As for potential slicer activity, both Cr-AGO2 and 3 possess identical catalytic tetrad residues (DEDD) required for slicer activity in the PIWI domain as At-AGO1 and HS-AGO2 (Fig. 1d)33,36. The conservation of these residues implies a potential ability for slicing activity for Cr-AGO2 and 3 as previously suggested37. However, the slicing activity could also be dependent on coordination with the N-terminal domain, as described for metazoan AGOs13,14,15,38. In Cr-AGO1, the corresponding tetrad residues are DDDD, instead of DEDD. As the difference is a conservative change between two negatively charged residues (glutamic acid to aspartic acid), it is likely that Cr-AGO1 also has potential slicing activity.

Cr-AGO2 and 3, but not Cr-AGO1 possess the hydrophobic pockets required for interaction with tryptophan-containing proteins such as GW-182 and silencing suppressors such as P38 of Turnip crinkle virus39 (Fig. 1e and Supplementary Fig. 1c). This feature suggests both Cr-AGO2 and 3 have the potential to recruit tryptophan-containing partners to modulate their silencing activities.

Glycine-Arginine (GR)-enriched regions in Cr-AGOs and their prevalence in other eukaryotic AGO proteins

The sequences of all three AGOs have a predicted unstructured N-terminal extension of the N-domain. This domain is enriched in glycine and arginine (GR) residues that are involved in protein-RNA interactions due to the positively charged arginine residues40,41. Cr-AGO1 has a shorter GR-rich stretch of 22 amino acids (aa), while in Cr-AGO2 and Cr-AGO3 this region spans more than half the N-terminal extension of the canonical N-domain. In addition, another GR-rich stretch of ~20 amino acid is found within the canonical N-terminal domain of both Cr-AGO2 and Cr-AGO3 (Fig. 1a and Supplementary Fig. 1a).

It is likely Cr-AGO2 and 3 have similar functions due to their high degree of homology (89% aa identity to each other)37,42 while Cr-AGO1 is distinct from Cr-AGO2 and Cr-AGO3 (35% aa identity to both Cr-AGO2 and Cr-AGO3). Based on the domains defined by threading, the non-conservative differences between Cr-AGO2 and Cr-AGO3 are within the unstructured GR-N, the canonical N-terminal domain and the MID domain. Most differences within the GR-N are either insertion/deletions of runs of glycine (see Supplementary Fig. 1e for both conservative and non-conservative differences and Supplementary Fig. 1f for alignment of Cr-AGO2 and Cr-AGO3).

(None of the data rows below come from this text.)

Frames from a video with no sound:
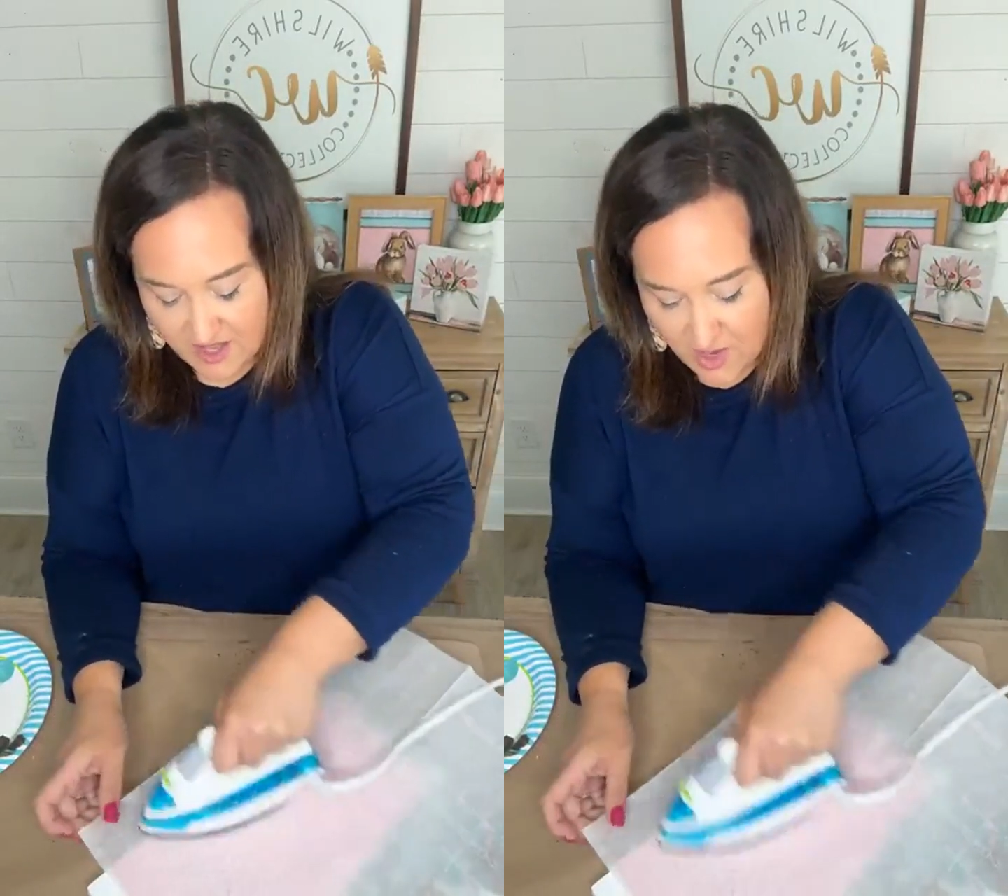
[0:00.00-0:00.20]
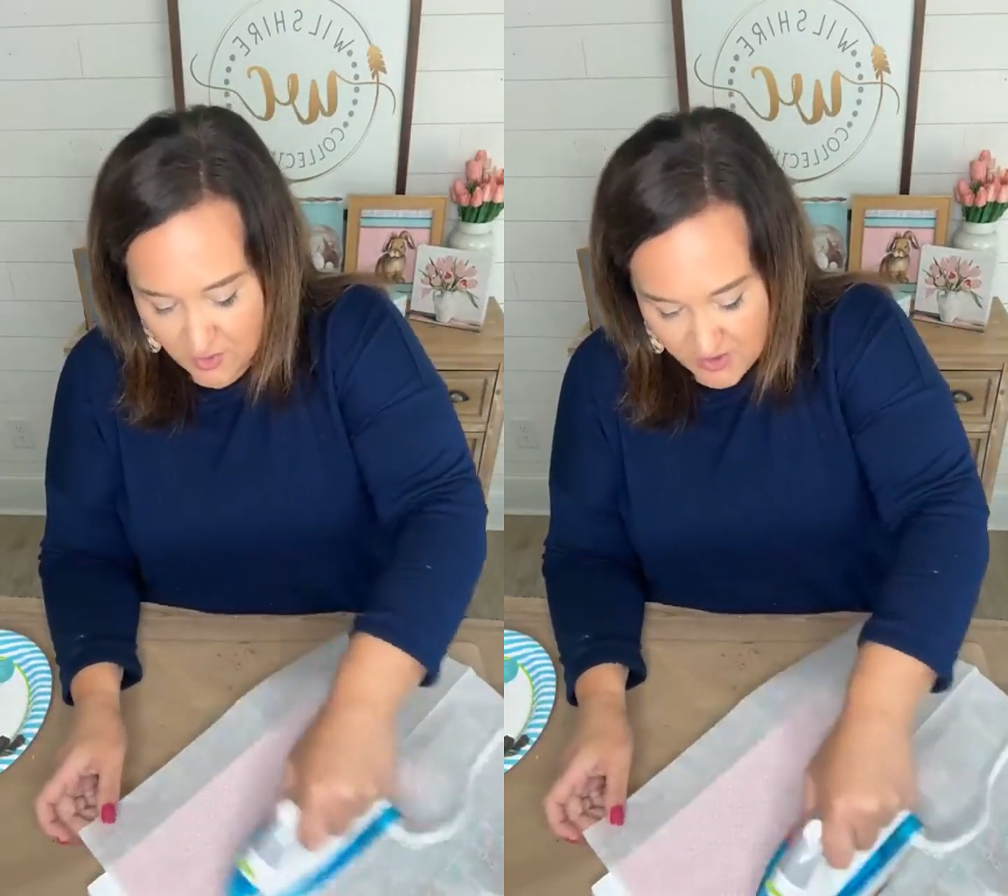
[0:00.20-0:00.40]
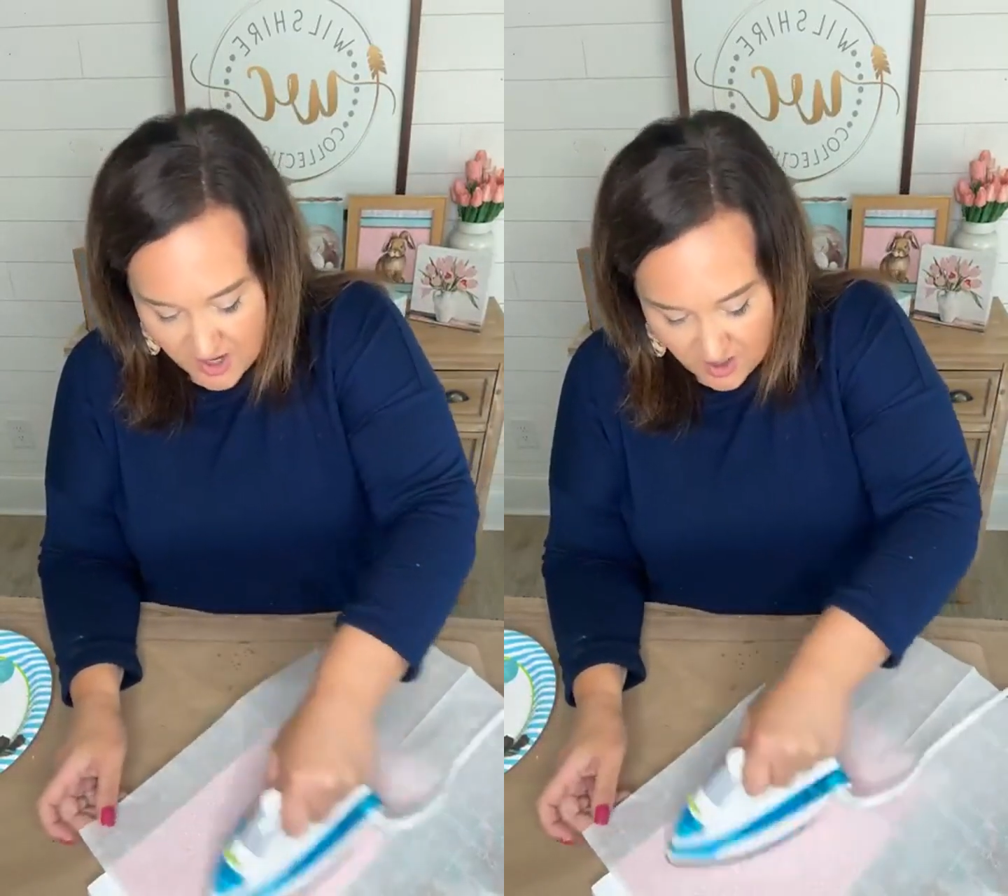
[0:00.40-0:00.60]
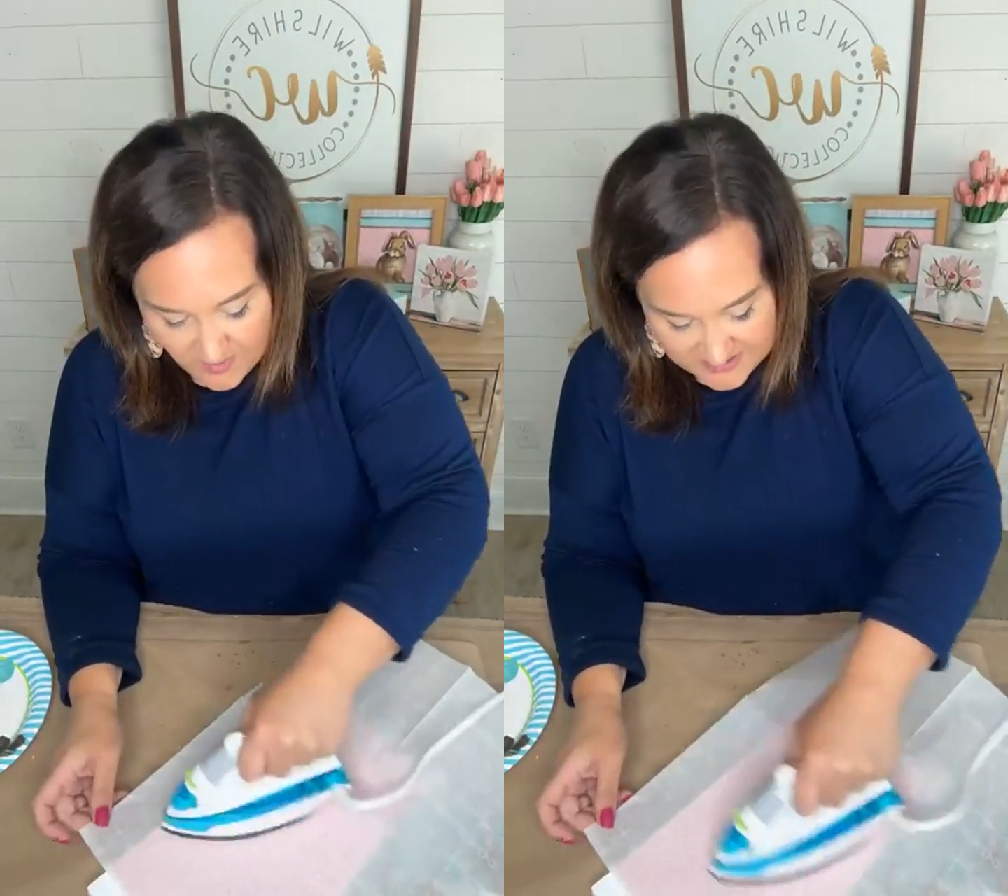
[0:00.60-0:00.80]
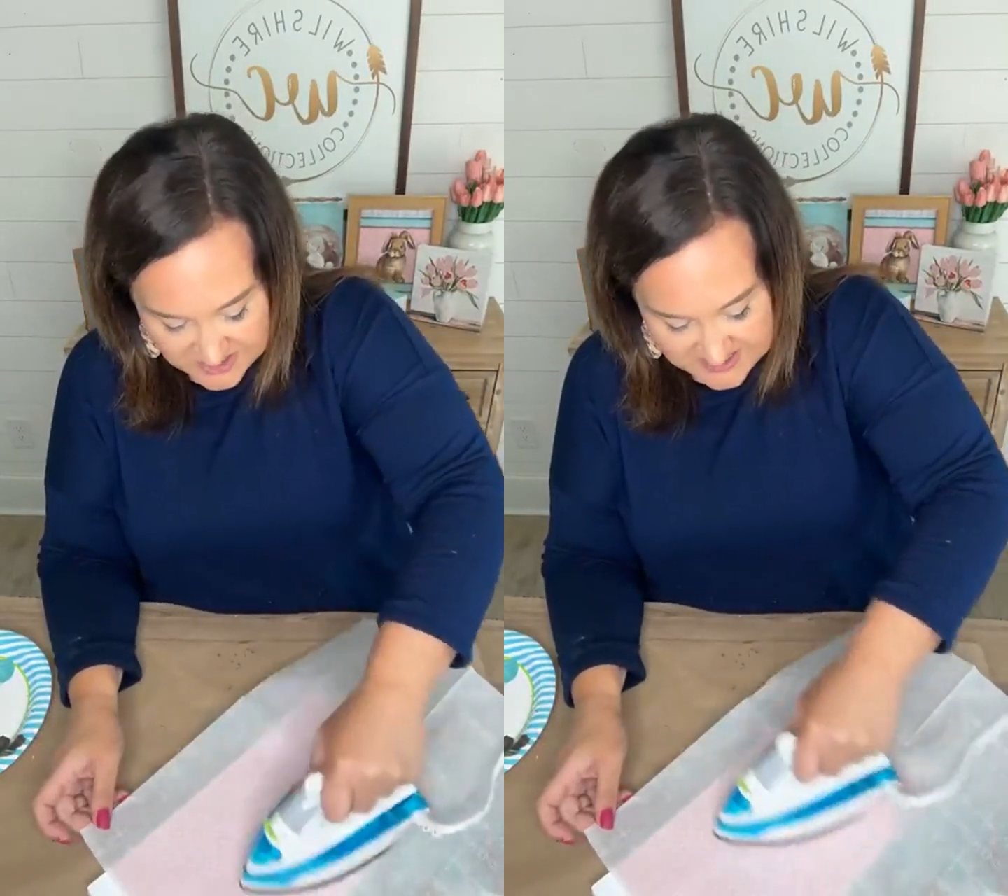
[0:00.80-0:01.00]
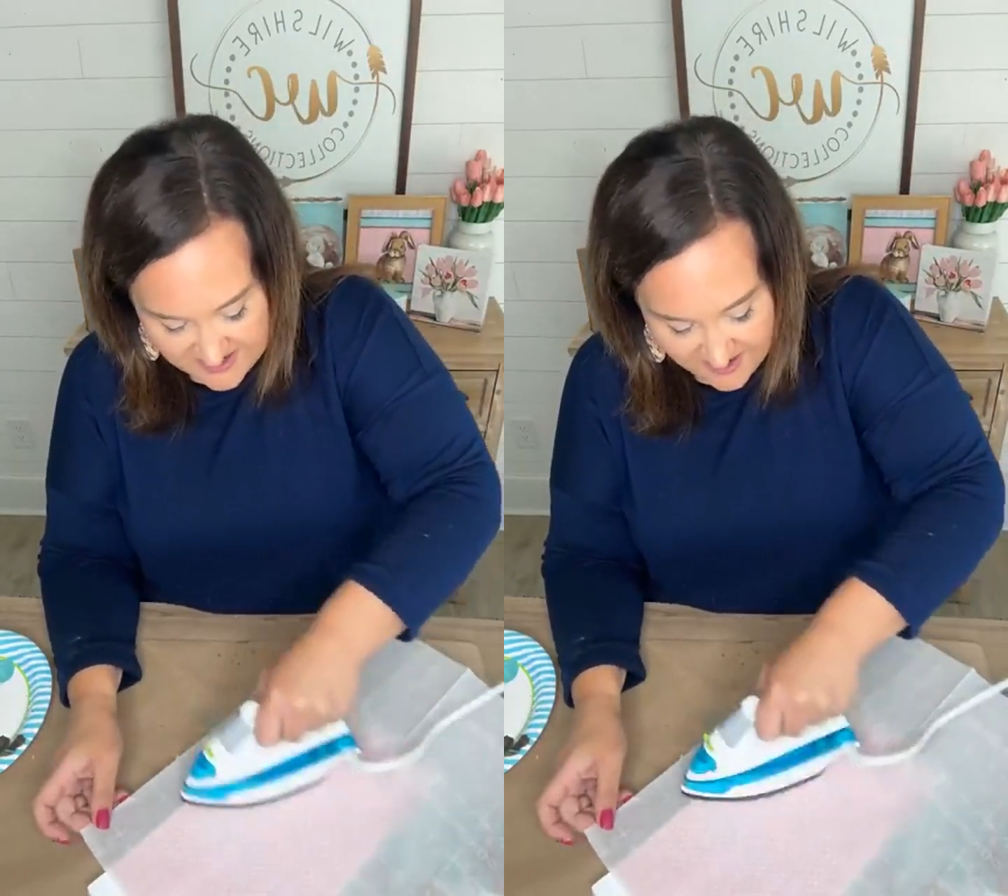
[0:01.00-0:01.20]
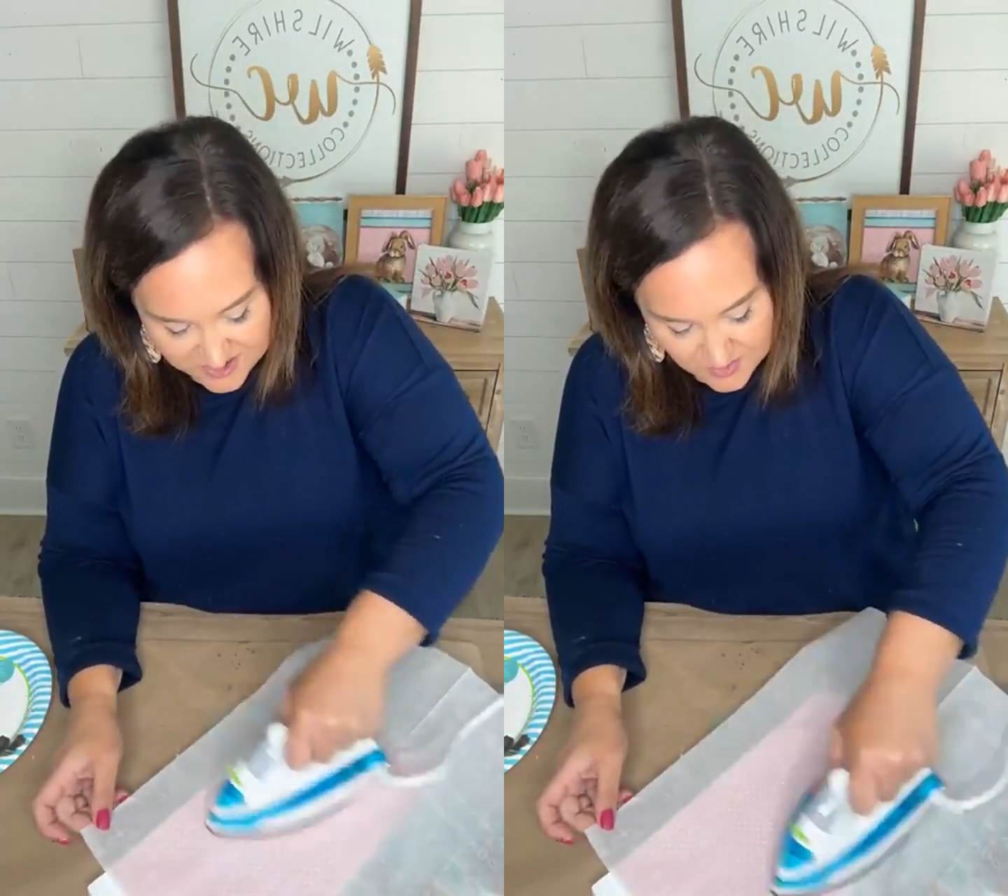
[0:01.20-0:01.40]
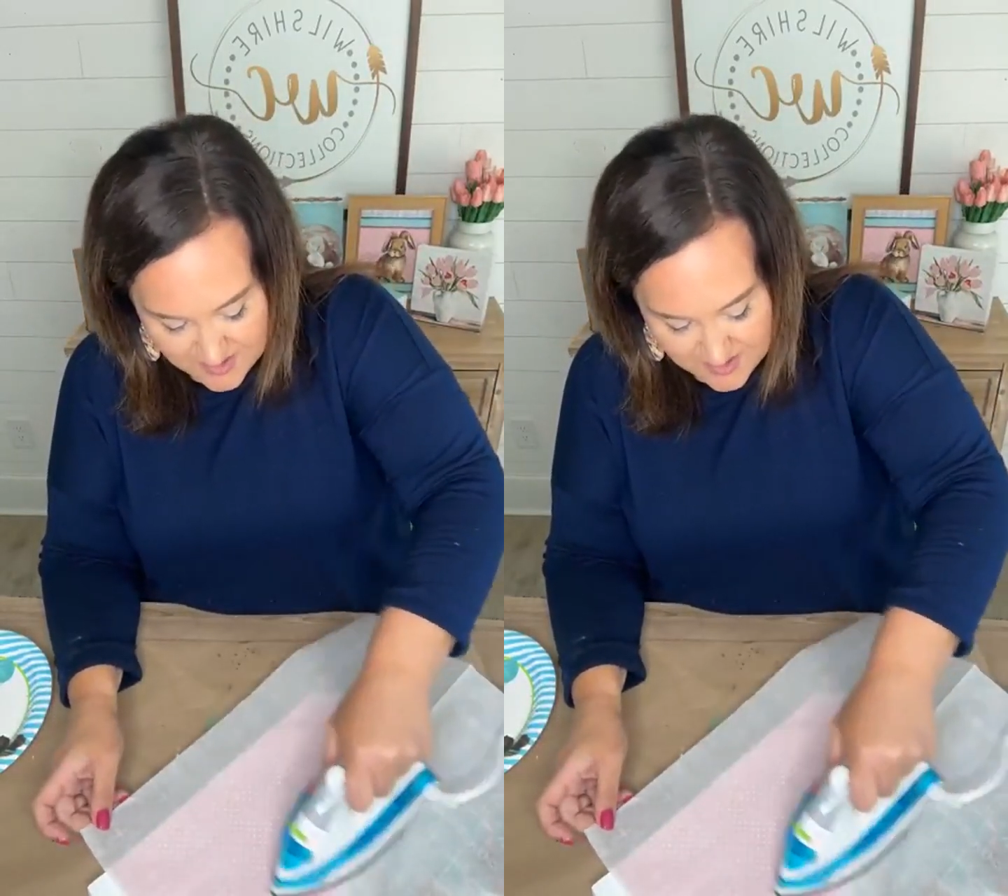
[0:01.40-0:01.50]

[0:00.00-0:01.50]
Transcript: oh no, I just knocked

Our recent work using Ago3 and Dcl3 mutants demonstrated that endogenous C. reinhartdii miRNA primarily represses endogenous gene expression by targeting coding regions (CDSs) instead of 3′UTRs as in metazoan systems1. Therefore, we hypothesize that this CDS- specific process is dependent on an interaction of Cr-AGO3 with the ribosome via the GR-N extension40,43,44. The loss of the interaction between the polysome and trypanosome AGO1 by mutagenesis of the GR-N3 supports this model. It is possible that other AGO proteins with GR-N extension in higher plants, protozoa, and most fungi may also target coding sequence motifs in mRNAs.

To investigate the evolutionary prevalence of GR-rich N-terminal (GR-N) domains in AGOs, all 7026 AGO protein sequences from 548 species currently available in NCBI were scanned for GR-N extension throughout the whole protein sequence. For the purposes of this analysis, we defined GR-N extensions based on the occurrence of at least one contiguous region of length between 8 and 100 aa containing a minimum of 50% glycine and/or alanine residues and a minimum of 30% arginine residues. With these parameters, 991 sequences (in 252 species) were found to contain GR-N sequence. Surprisingly, most of the 991 GR-N-containing AGOs are from fungi, Chromalveolata and plant kingdoms, and the GR-N extensions are upstream of the N-domain (Fig. 1f and Supplementary Fig. 1g). Within the animal kingdom, a long GR-N sequence was only detected within the nematode phylum.

Many species have multiple isoforms of AGO including those either with or without the GR-N extension. For example, only AGOs that associate with 21nt miRNA in Arabidopsis thaliana – namely 1, 2, 3 and 5 have a GR-N extension that is >60 aa. The AGOs associated with 24-nt small RNAs, namely AGO4, 6 and 9 (Supplementary Fig. 1h) do not have these extension. The near exclusiveness of GR-N extensions to three kingdoms - fungi (except the division of Microspordia), plant and Chromalveolata - indicates that this domain is eukaryotic-specific and may have been lost during evolution of AGO proteins in complex Metazoans.

There are, however, exceptional animal PIWI-like proteins with GR-N motifs45 in which some of the arginines are methylated and are docking sites for the binding of various germline Tudor proteins45,46,47. The GR-N motif of Cr-AGO1 is reminiscent these PIWI GR-N motifs that are generally much shorter than the motifs in AGO proteins (Supplementary Fig. 1i,j).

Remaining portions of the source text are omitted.